LOL, heres my first horse....Rodeo! lol


----------



## Skyseternalangel (Jul 23, 2011)

Here's my first and only heart horse: Sky


----------



## smrobs (Jul 30, 2008)

I guess I've actually had 3 first "horses". LOL

My very first mount was a 34" tall mini-burro named Olen. He and I were both 3 years old when we started riding together. He's now 28 and still happily living in my pasture. This summer, he will be going to live with my brother for a while and he's going to be my youngest niece's first mount too. She's also about to turn 3. I jokingly told my brother when he asked about taking Olen "Only a **** donkey could survive raising 2 generations of Robertson kids" LOL.









Then, my first actual _horse_ was my Dad's 16hh, 1500 pound outlaw roping horse named Buck. I was riding him sporadically at 4 and by the time I was 5, I was riding him all the time because my brother had gotten a new horse (who can be seen in the background there). Unfortunately, both of them are buried in our pasture now. Buck we lost in '01 and Sis (the sorrel) we lost in '09.









But, my first horse that was technically, 100% all mine and nobody else's was Denny. I trained him when I was 14 and we went a lot of miles together.









He's 18 years old now and retired out in my pasture. Just for grins and giggles the other day, I jumped on him with nothing more than an old hay string around his neck. Hadn't been on him in over a year and he still rode the same as he ever did; hot and chargey and obnoxious...but completely obedient LOL.


----------



## torty (Dec 14, 2011)

My first Pony Lucy (standing)
And my friends pony Gina


----------



## HowClever (Feb 16, 2010)

Here's my first ever horse! 15.2hh thoroughbred gelding named Dennis. I don't think we could have found a less beginner suitable horse if we had tried! I spent more time on my *** in the dirt then actually on his back I think, but I loved him nonetheless.


----------



## Cruiser (Aug 28, 2011)

I put two pictures, one of my first horse, Mooney the picture was taken a few months before she got sick, one of the only pictures I have of her. I have her less than two years, but she is a retrained standardbred and my prefect horse. She is the roan

The second is on my mare now in a suppose to be quarter horse, we're both strong headed and tend to clash in personality, but we work it out some how. She is the chestnut.


----------



## Clayton Taffy (May 24, 2011)

*I love seeing all the first horses!!!*

When my Taffy was PTS he was already down. It was cold and wet and when we called the rendering service, they said the truck would not get off the driveway to get the horse. So my 3 brothers and my brother in law came over to move Taffy about 75 yards closer to the driveway to be picked up. 

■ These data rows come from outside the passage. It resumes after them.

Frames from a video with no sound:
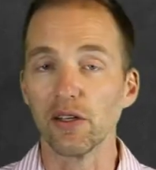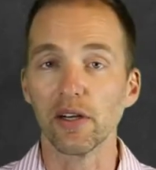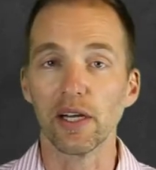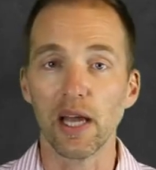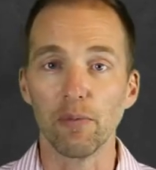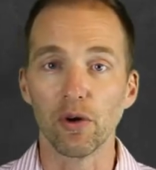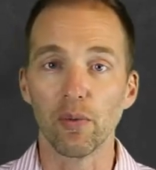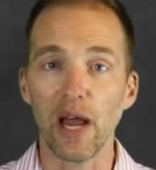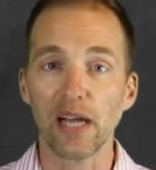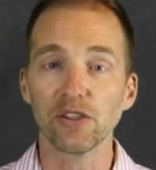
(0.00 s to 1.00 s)
look at chemical
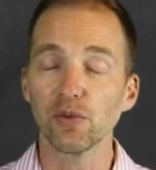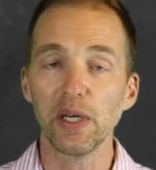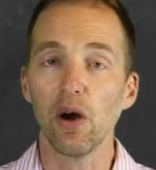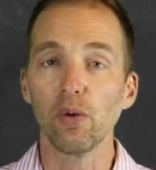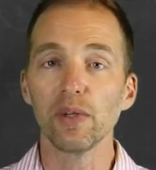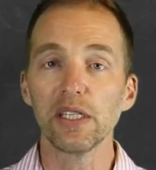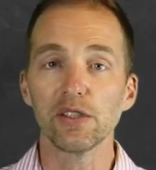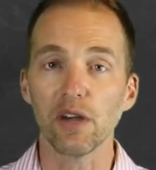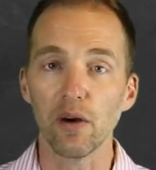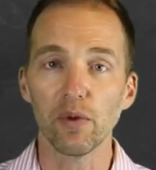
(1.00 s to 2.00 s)
reactions, we only
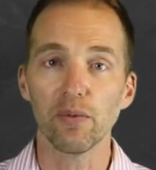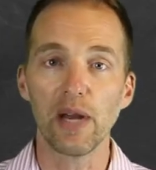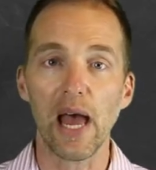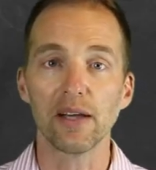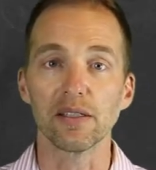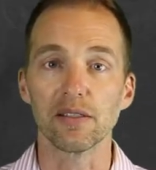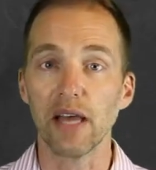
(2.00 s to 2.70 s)
start with reactants.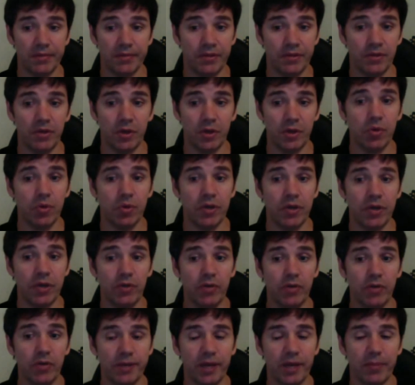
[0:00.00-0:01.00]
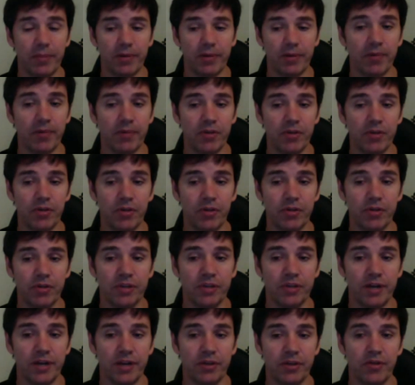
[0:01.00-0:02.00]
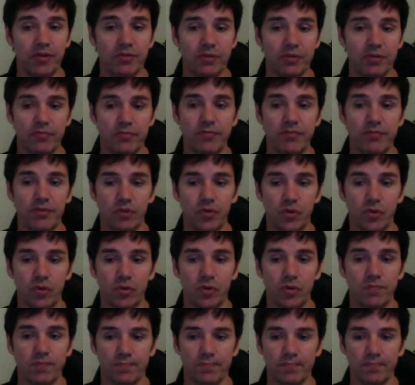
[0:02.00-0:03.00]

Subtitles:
you'll pick up a couple of students out of those for sure.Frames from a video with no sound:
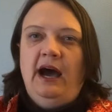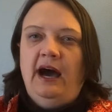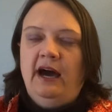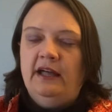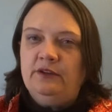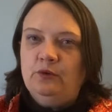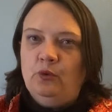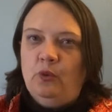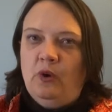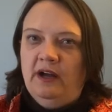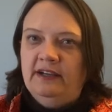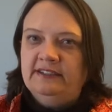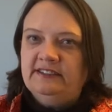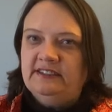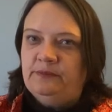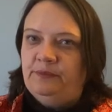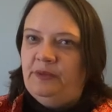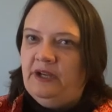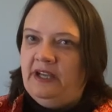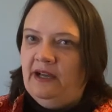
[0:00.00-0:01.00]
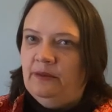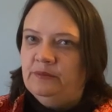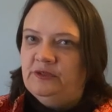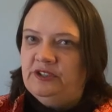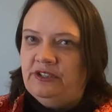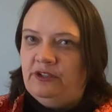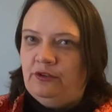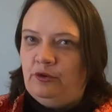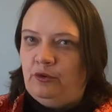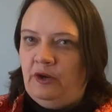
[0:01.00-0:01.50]
Otherwise, it becomes
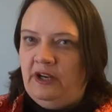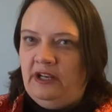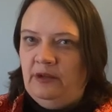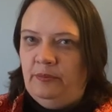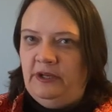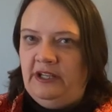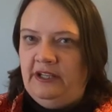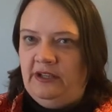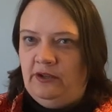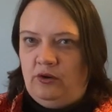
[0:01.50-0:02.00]
incredibly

They still refer to this event as *"The Great Taffy Pull"*
They are so mean!!


----------



## FlyGap (Sep 25, 2011)

Need to get to my parents and grab some ole photos, those are terrible! An 80's nightmare, LOL! I don't have pictures of my first Arabian mare scanned, only had her for a year because she was accidentally bred by a neighboring TWH stud and we lost them both, it was terrible!
Then they got me Grey Sky when I was 11. She was only 18/20 months and already "green broke" :shock:, yeah great mom, so I had to train her myself.
$505 of the best money I ever spent on a horse, Quarab and indestructible! Rode THOUSANDS of miles on this horse! Here she is just after her first and only foal, miss her so badly. I lost her to a tornado when she was 18.


----------



## stingerscricket (Oct 3, 2011)

Here's my first horse that was actually mine I got not too long ago. No more leasing or sharing  After hours of research for my non-horsey parents and convincing they finally decided to let me buy Arabella and as corny as it sounds be the happiest daughter in the world! I will never forget the feeling of handing over all of my hard earned 100 dollar bills and officially buying her. It has been completely worth it though!


----------



## calfboy (May 1, 2011)

This was my first horse, had to sell here, could not afford to have here. I should have sold my kidney so I could have kept her.








[/U]


----------



## DraftyAiresMum (Jun 1, 2011)

Not sure if you'd consider Dakota my first horse or not. My friend said his owners gave him to her because they couldn't handle him, then she gave him to me because she had too many horses on her feed bill and we had such a good connection. However, his owners took him back last Christmas (2010) without so much as a how do you do, so I guess he wasn't really mine. I consider him my horse, though.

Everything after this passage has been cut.